Reproduce word for word the lines between the one containing "[12:48.27-12:48.47]" and the end of the entries below, both inclusive; leave out pictures.

_ _ _ _

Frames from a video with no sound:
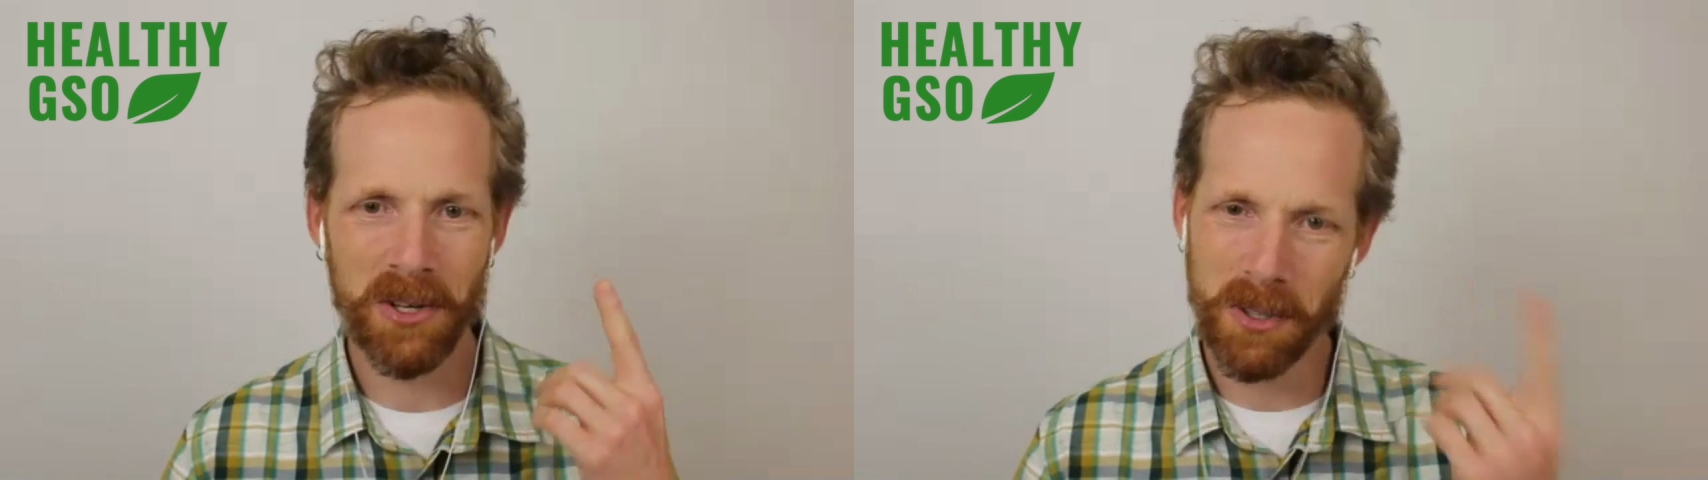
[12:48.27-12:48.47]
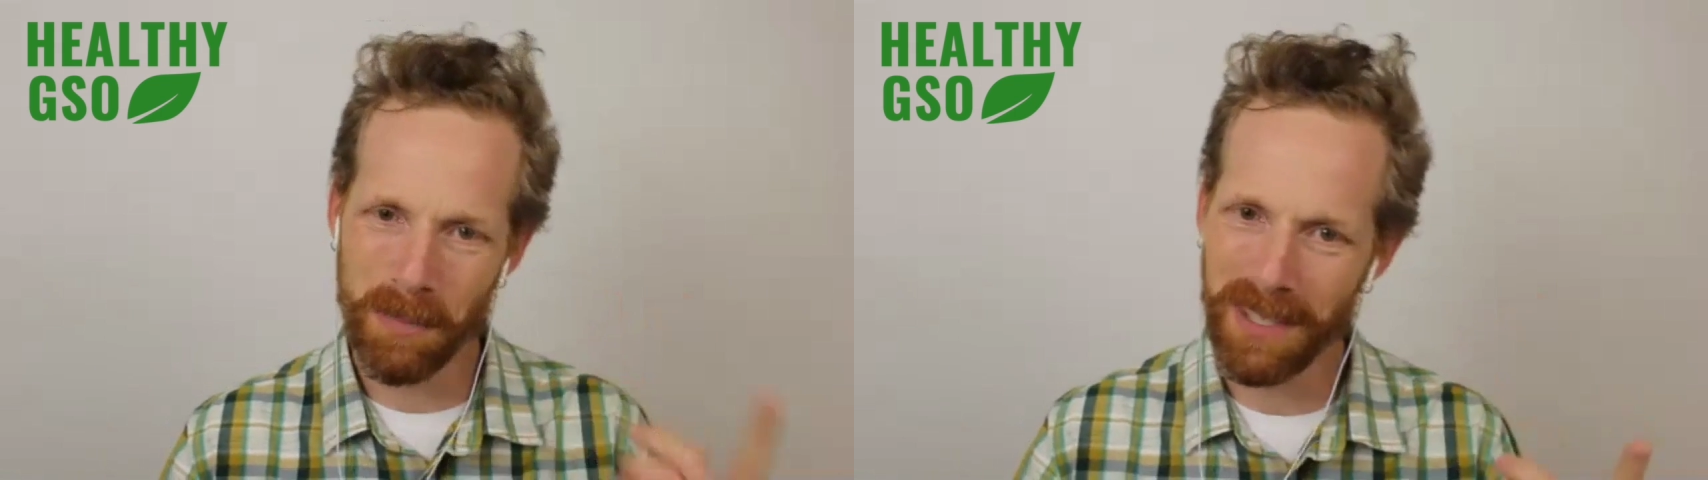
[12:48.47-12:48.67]

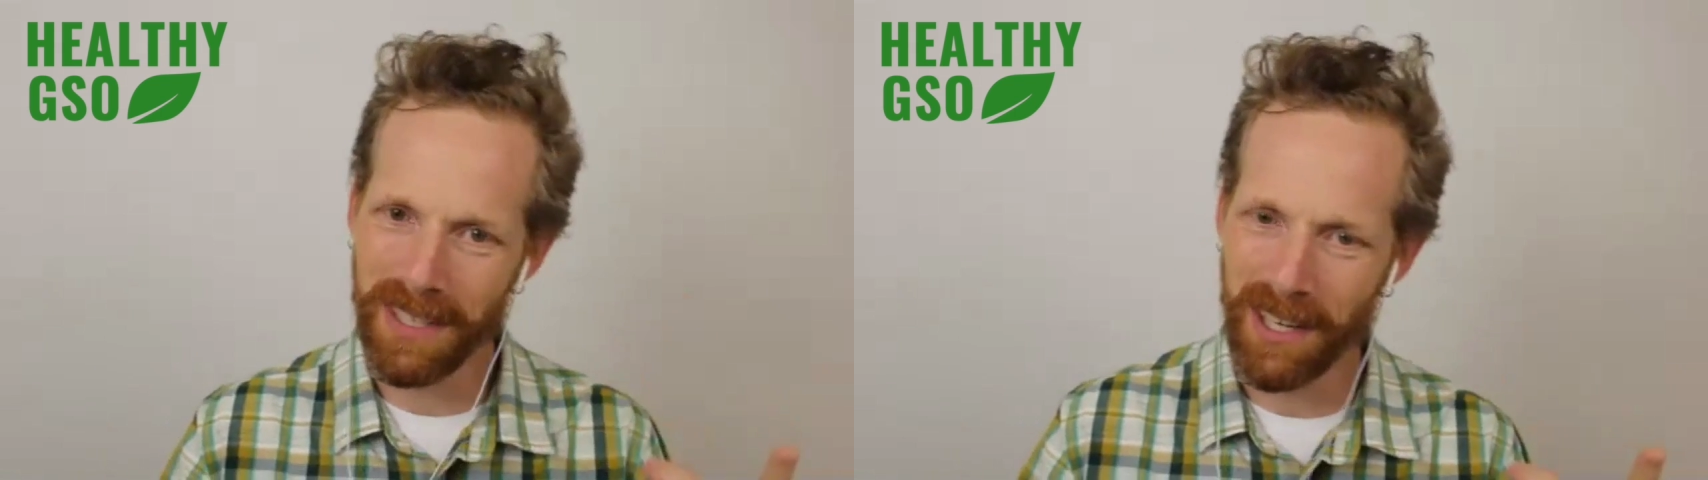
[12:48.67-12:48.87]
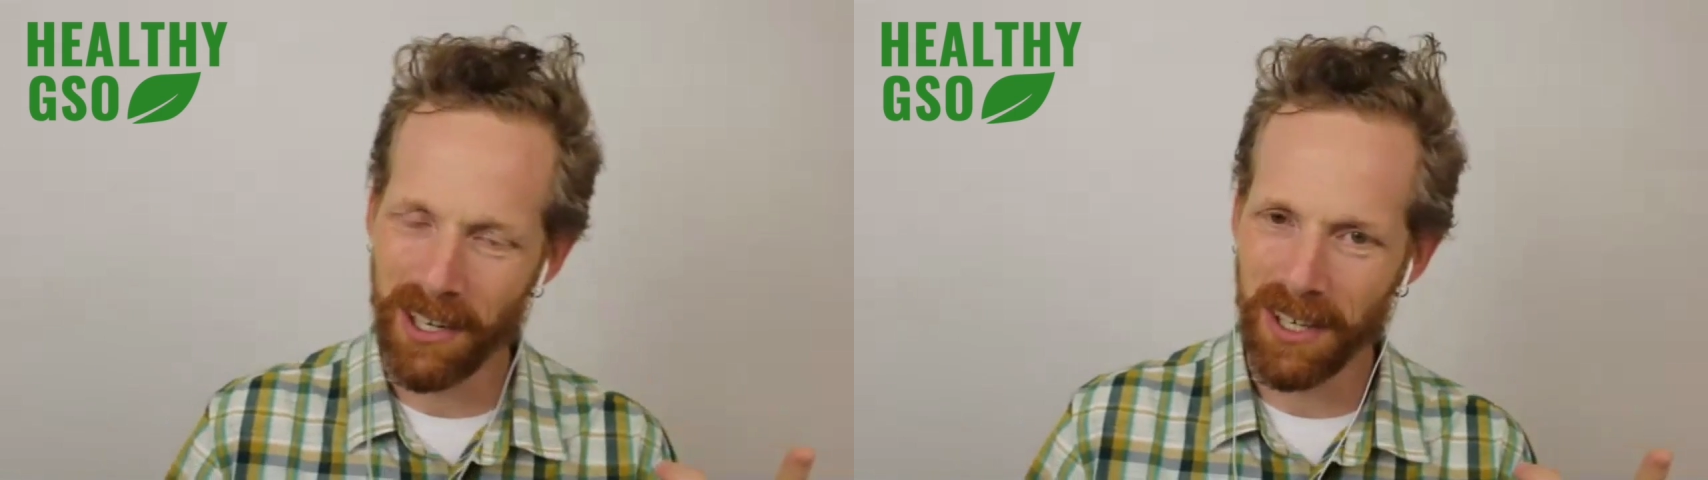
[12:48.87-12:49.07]
a beginner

_ _ _ _

▸ Your solution:
[12:48.27-12:48.47]
[12:48.47-12:48.67]

[12:48.67-12:48.87]
[12:48.87-12:49.07]
a beginner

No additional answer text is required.